Sandwiched between the atrocities of both World Wars, the avant-garde movements on show here, such as Suprematism, Constructivism, De Stijl and the Bauhaus, with their manifestos, writings, interdisciplinary approaches and faction mentalities, make total sense. At a complex time, when art could have descended into total chaos, geometric abstraction represented a worldview that was revolutionary yet harmonious. It found logic and reason in the purity of shapes while jettisoning the baggage of the past. The street photography in the exhibition proves that abstraction unlocked a new way of looking at the world. Onwards comrades to a brighter future, albeit one with sharper corners (no organic shapes or biomorphism here).

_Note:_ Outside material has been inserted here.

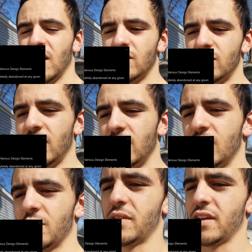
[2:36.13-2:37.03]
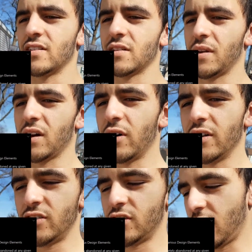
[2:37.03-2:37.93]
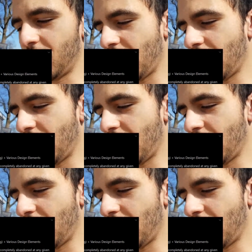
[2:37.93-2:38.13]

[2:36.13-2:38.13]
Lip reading: I changed some things. I'm not quite sure. I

Three photos from the exhibition — Arkadij Sajchet ‘Train Station’ Kiev, 1936 (via). Aleksandr Rodchenko ‘Radio Station Tower’, 1929 (via) & Werner Mantz ‘Staircase Ursuliner Lyzeum’, Cologne 1928 (via).

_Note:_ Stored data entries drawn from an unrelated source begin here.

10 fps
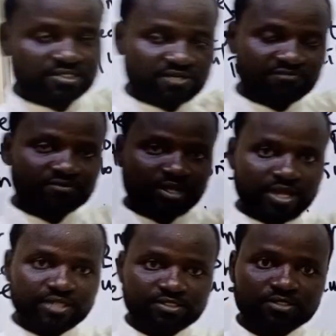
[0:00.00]
7,
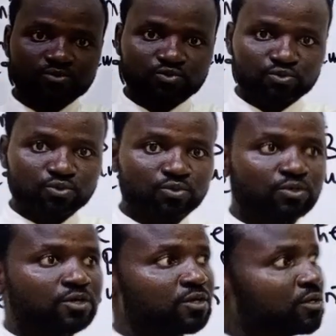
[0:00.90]
8
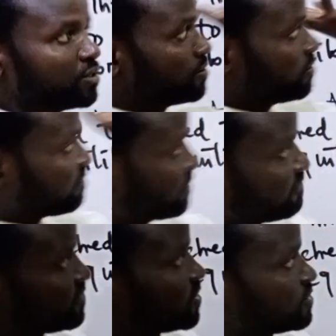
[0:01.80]
to
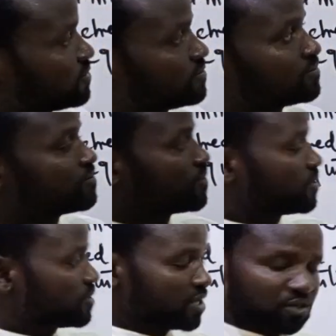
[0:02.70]
15.
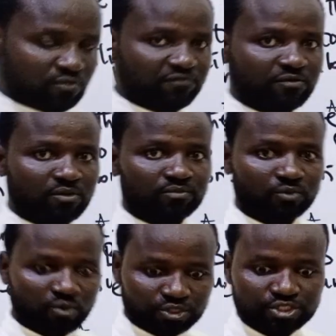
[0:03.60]
Thank you for
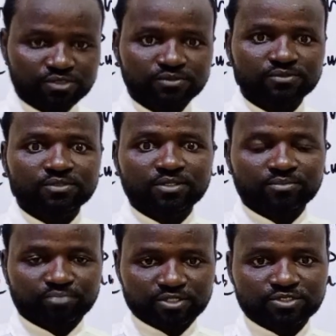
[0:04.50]
watching.
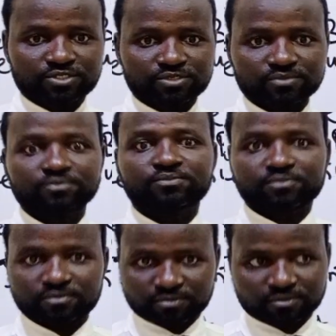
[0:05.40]
Please,
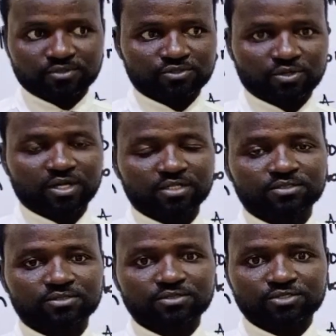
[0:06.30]
you
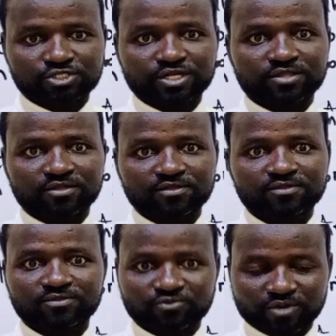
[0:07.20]
can share
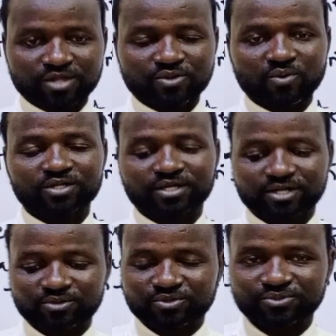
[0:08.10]
this to anyone around you.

Invariably in the political realm unwavering ideologies had also developed, reaching their inevitable clash in World War II. This was damaging for the various Modernist movements; causing them to be literally uprooted from Europe while smashing their utopian idealism. Follow the exhibition upstairs towards the contemporary art world and you will often find the link to the black square less obvious. Here abstraction can be deployed critically against modernist architectural utopianism in Keith Conventry’s 1995 ‘Sceaux Gardens Estate’, while a painting by Jenny Holzer uses geometric black shapes to make a statement on censorship. Hannah Starkey’s photographs of corporate offices pose the question – can a literal photograph be considered abstract just because it captures abstract emotions? Perhaps, but geometric abstractions they are not, and they aren’t the only works upstairs that feel far removed from the idea of abstraction, while alternatively others seem like abstractions for purely visual reasons. The underlying message is less clear.

‘Sceaux Gardens Estate’ by Keith Coventry, 1995 (via)

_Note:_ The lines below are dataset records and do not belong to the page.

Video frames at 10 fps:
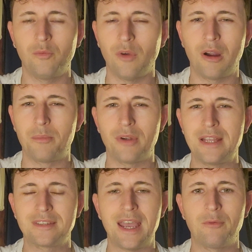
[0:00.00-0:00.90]
our
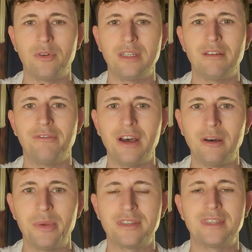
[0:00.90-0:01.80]
brains can't really
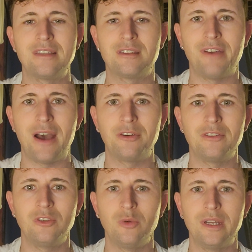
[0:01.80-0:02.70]
develop a sense of how to
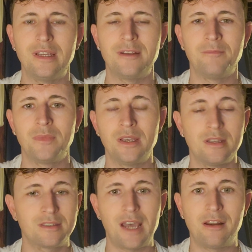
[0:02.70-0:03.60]
do it.
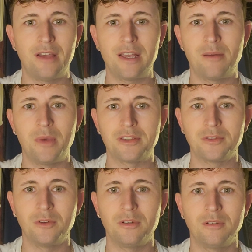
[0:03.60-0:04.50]
It's kind of like a
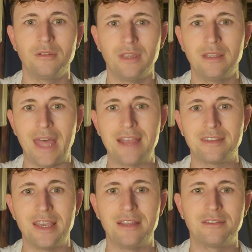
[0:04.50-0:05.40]
muscle in that
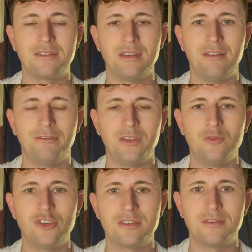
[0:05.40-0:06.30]
sense. If you
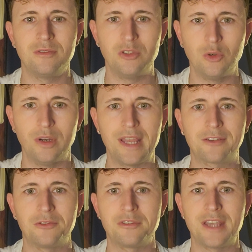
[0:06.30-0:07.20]
just do an
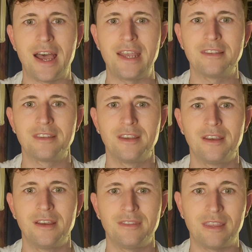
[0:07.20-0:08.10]
exercise
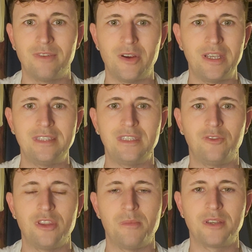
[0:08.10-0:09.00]
that's very easy
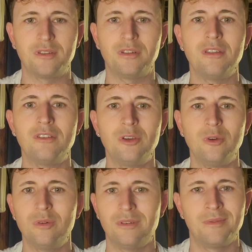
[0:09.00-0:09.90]
for the muscle to
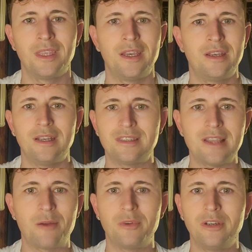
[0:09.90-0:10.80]
do, it's
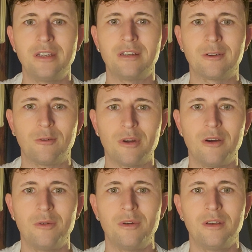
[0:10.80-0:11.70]
not really going to
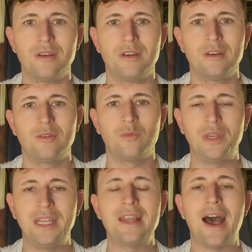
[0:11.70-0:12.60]
grow.
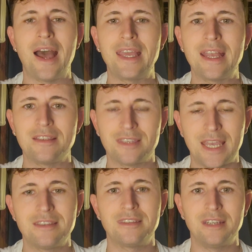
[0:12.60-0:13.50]
We need high
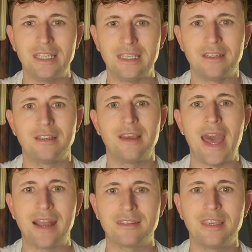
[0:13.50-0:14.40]
intensity
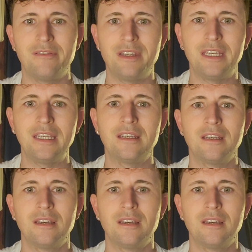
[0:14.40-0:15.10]
activity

It could be said that it was abstraction as an appealing aesthetic which resonated with 20th century society at large, rather than the subtexts of individual works or the ideas of the many different manifestos. The exhibition doesn’t seem to share this hypothesis, for instance there is no time for Op Art, or the fashions that it inspired. Abstraction in the wake of World War II became mainstream in commercial fields such as textiles, interior design and graphics, providing more positive and modern vibes in the everyday lives of normal people. This aspect of post-war geometric abstraction is absent from the exhibition, which only features a smattering of commercial work. There are Bauhaus textiles by Anni Albers and Sophie Taeuber-Arp, a Theo van Doesburg mosaic design for a Strasbourg café and a huge selection of magazines designed alongside the avant-garde movements they reported.

These magazines are blurb-less in their glass vitrines, and feel like side notes to the rest of the exhibition. This is a shame as the cross-discipline approach, usually including graphic design, was so key in the development of geometric abstraction itself. The lines between art and graphic design were blurred. Josef Albers is one such multi-disciplinarian and his golden ‘Homage to the Square: Post Autumn’ (1963) was the painting that affected me most in the whole exhibition. He embraced squares as meaningless vehicles to explore the impact and interactions of pure colour. The result in this case is undeniably beautiful and unlike the majority of the exhibition, it explores how the viewer sees rather than how they think.

Josef AlbersHomage to the Square: Post Autumn’ 1963

In New York there is currently an exhibition featuring one of Albers’ only commercial design projects. ‘Albers in Command’ showcases various album artworks he designed from 1959 onwards. They are exactly the type of geometric work that is missing in Whitechapel, abstraction in commercial graphic design that seeks to represent the essence of a product. It may be abstraction as an agent of capitalism, but it is no less joyous for it and in some ways it creates criteria by which success can me measured. Albers succeeds in using abstraction to represent the mood of the music while also making it visually appealing.

“All seven of the Albers covers for Command Records.” from the exhibition ‘Albers in Command’ (via)

In the modern commercially focused graphic design world abstraction is being used more than ever in attempts to give visual form to conceptual brand properties. Meanwhile, since the onset of the internet, meaningless stock abstract graphics often become the no effort default space filler. It’s no wonder the highbrow, pure and striking abstraction of the early avant-garde still resonates so strongly with a modern audience.

Google images search ‘Abstract Graphic’ 2015.